Mornings in the old year of 2024, I received the daily news on my smart phone. I loved getting a heads-up before the TV morning news came on with the latest miseries of the day. Some days, however, the news was so horrifying that I wandered around half the morning trying not to think about it. So, when I learned that in 2023 there were 10.3 million cases of measles world-wide, I was appalled. And worst yet there had been 107,500 deaths. Measles is not a simple rash that lasts for a couple of weeks, but it may be a lethal virus that can cause blindness and encephalitis. Victims of measles sometimes end up with brain damage or death. I wondered why these people or children had not been vaccinated against the measles virus. Then I remembered that there are people all over the world who are afraid of vaccines. Contemplating that, I was back in the 1940s sitting in my father’s rocking chair recovering from the chicken-pox.
It was spring vacation, and I was home from the first grade. A little place on my tummy itched, and I asked my mom what the three little blisters were. She checked and said I had the chicken pox. I was not sick, but mom would not let me out of the house, and I had to wait two weeks before she pronounced me cured.
Hardly had I been allowed to go outside and then back to school when my younger brother, Wally, came down with the pox. He nearly died. The pox covered him from head to foot and many of the pox fused into large, oozing sores. He ran a high fever, itched all over and stopped eating. He had not yet gone to school, and when I came home each day wanting to spend the afternoons playing games with him, he was too weak to even stand up. I knew my mother was terribly worried, and I was anxious watching her coax him to eat a little Jello. In the end, he was ill for over a month. Had anyone told my mom that chicken-pox was just an ordinary kid’s disease, she would certainly have told them differently.

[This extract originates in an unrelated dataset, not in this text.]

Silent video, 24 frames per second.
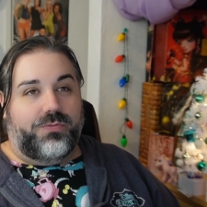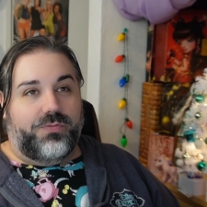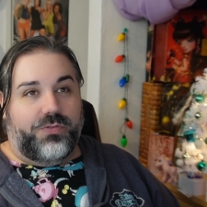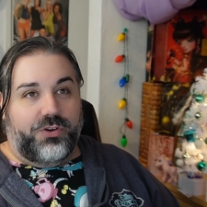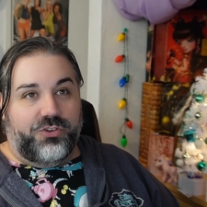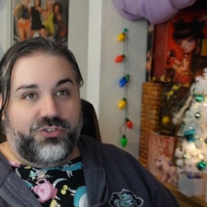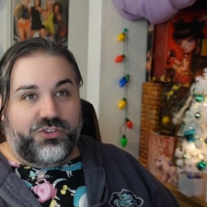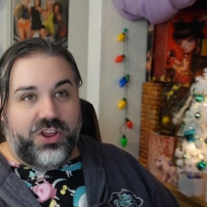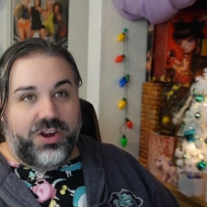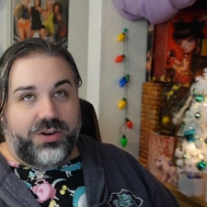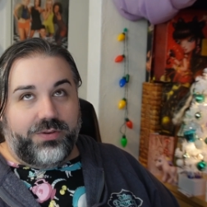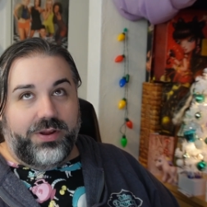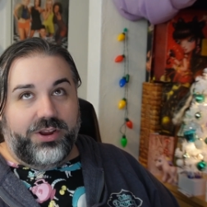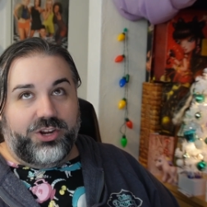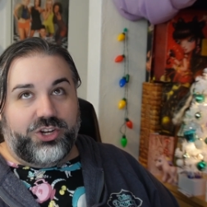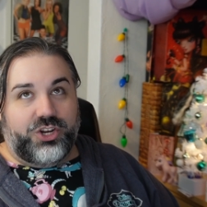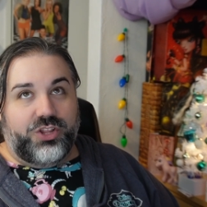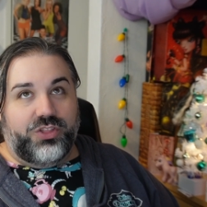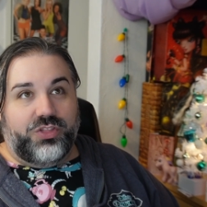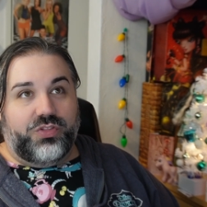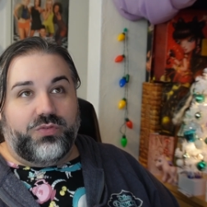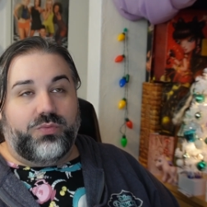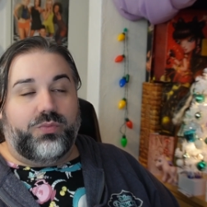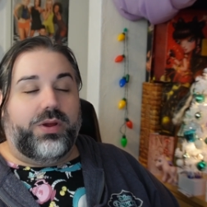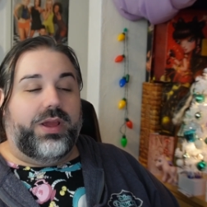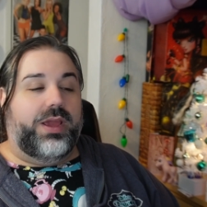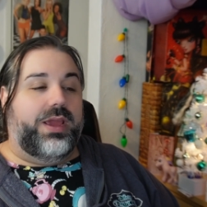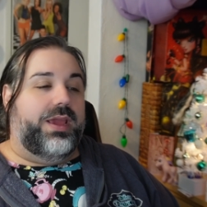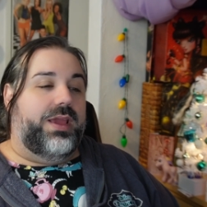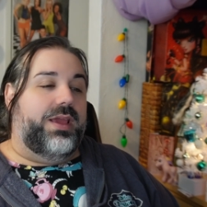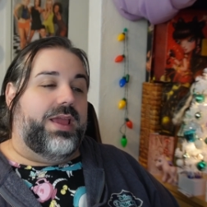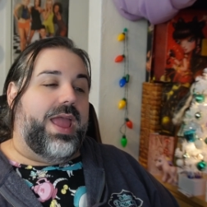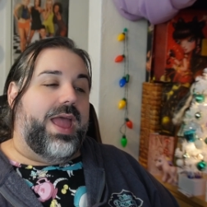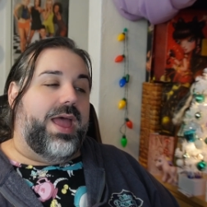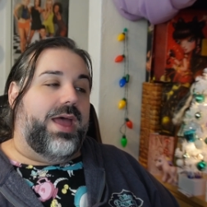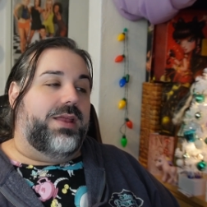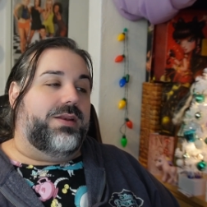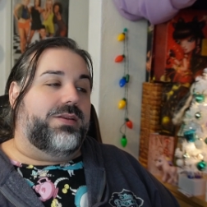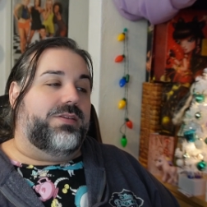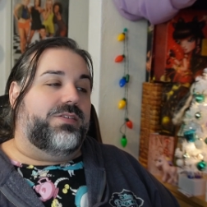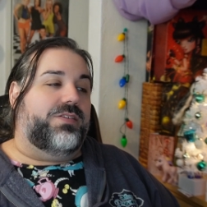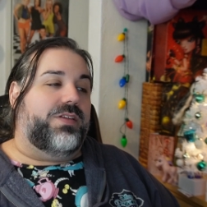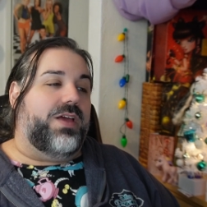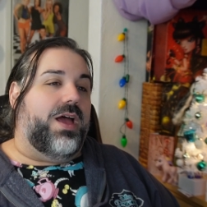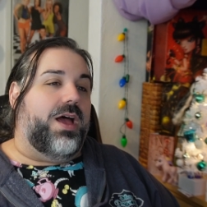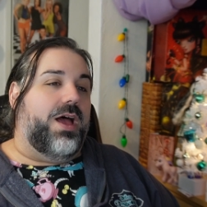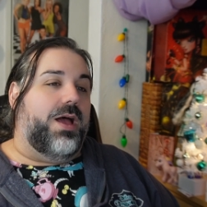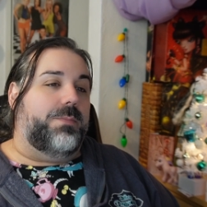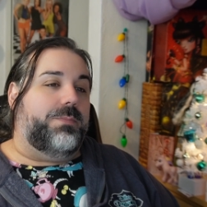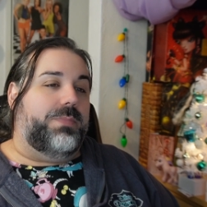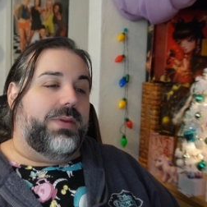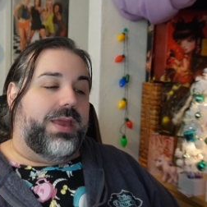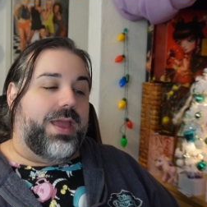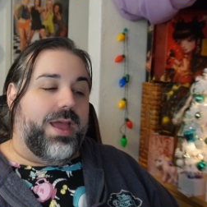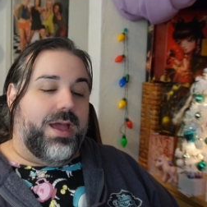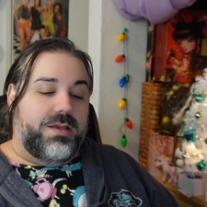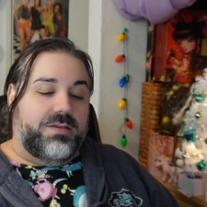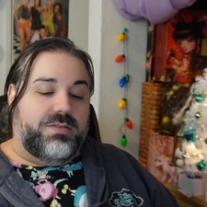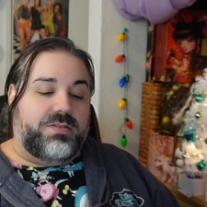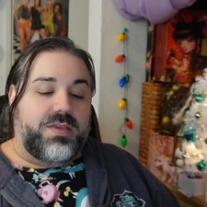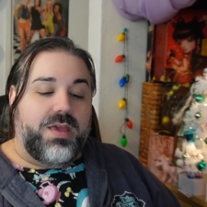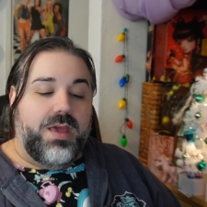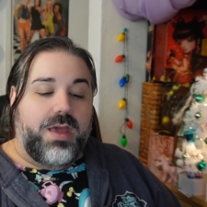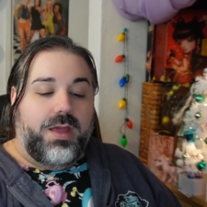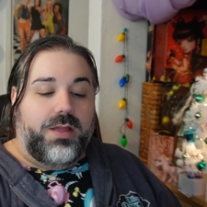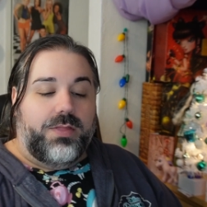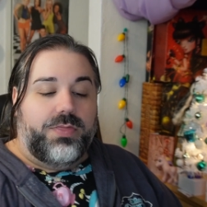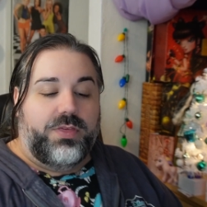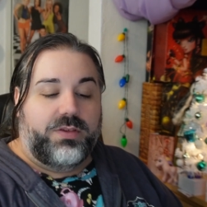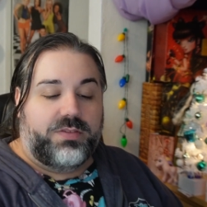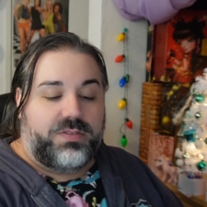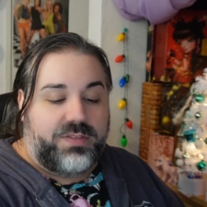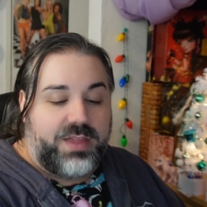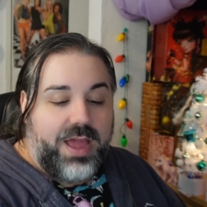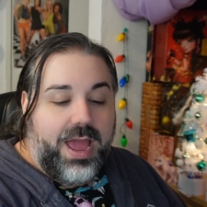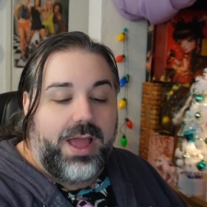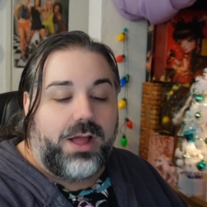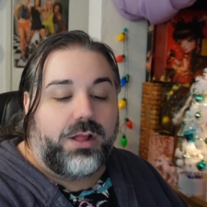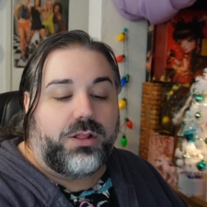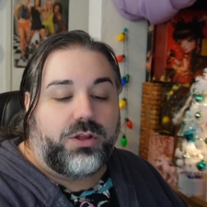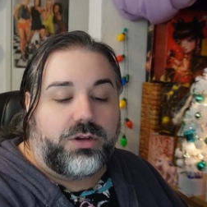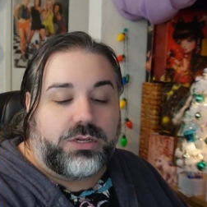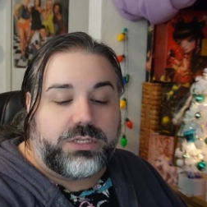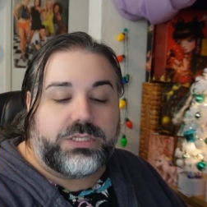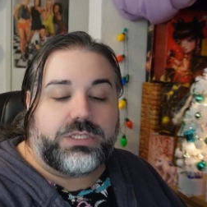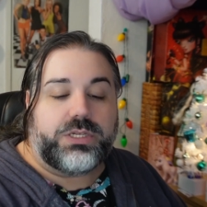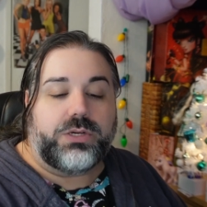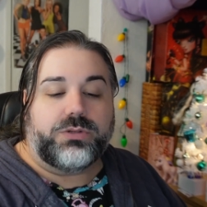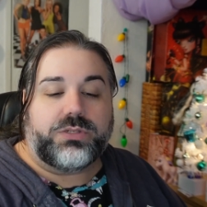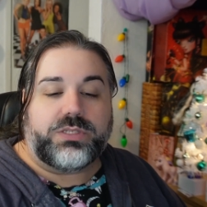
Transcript: for generation 3 and um, because the style looks so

The next summer Wally and I both had the whooping cough. We coughed constantly all day and all night, and often followed up the coughing spells by vomiting. Both of us grew thinner and thinner, and mom tried every trick in the book to build us up. I clearly remember the cod-liver-oil which my brother and I promptly threw up. The disease went on and on, and I know that I thought I would never sleep through the night again. Had anyone offered us a vaccine, we would have jumped on it.
Over the next three years, there were mumps, rubella and finally measles. We were not terribly sick from mumps, although my brother once again could not eat. Rubella made my legs ache but the rash was mild. But the measles was miserable, because we were banished to dark rooms with meals in bed. Mom knew that the measles virus was dangerous, and she decided that staying in the dark and not reading was the best way to prevent blindness. I have never been so bored in my whole life.
Then there were the years of the Polio epidemic. No one knew for sure what was causing the disease to become so prevalent, and as a consequence, we were not allowed to go anywhere during hot weather. Children who developed polio in our little village were hospitalized, and some never came home. Others returned with braces on their limbs and some limped forever. It was a scary, mysterious time. When our little town was chosen to be part of a large study for the first vaccine, mom had my brother and me first in line for the shot. The next year, mom allowed us to travel with the school to a nearby lake and learn to swim. The polio epidemic had finally ended.
When my own children were babies, I was quick to get them vaccinated, and I was thrilled that they did not have to go through the miserable diseases that Wally and I had been subjected to. When they all grew up and had children of their own, I not only encouraged them, but literally bossed them into getting their offspring vaccinated. I would describe the misery of those nasty childhood diseases, and consequently all my grandchildren were vaccinated.
Now I cannot discern why so many young parents decide not to have their children vaccinated. I guess they buy into the propaganda spouted out by ignorant politicians and make the decision to believe what they hear. My guess is that they and the politicians never went through the childhood sicknesses that Wally and I endured. Probably they had been vaccinated as children, so they do not know how dangerous a measles virus can be.
I really hope that in the new year, many of them will come to their senses and not be a part of the epidemics that are sure to follow, if kids are not protected with our simple vaccines.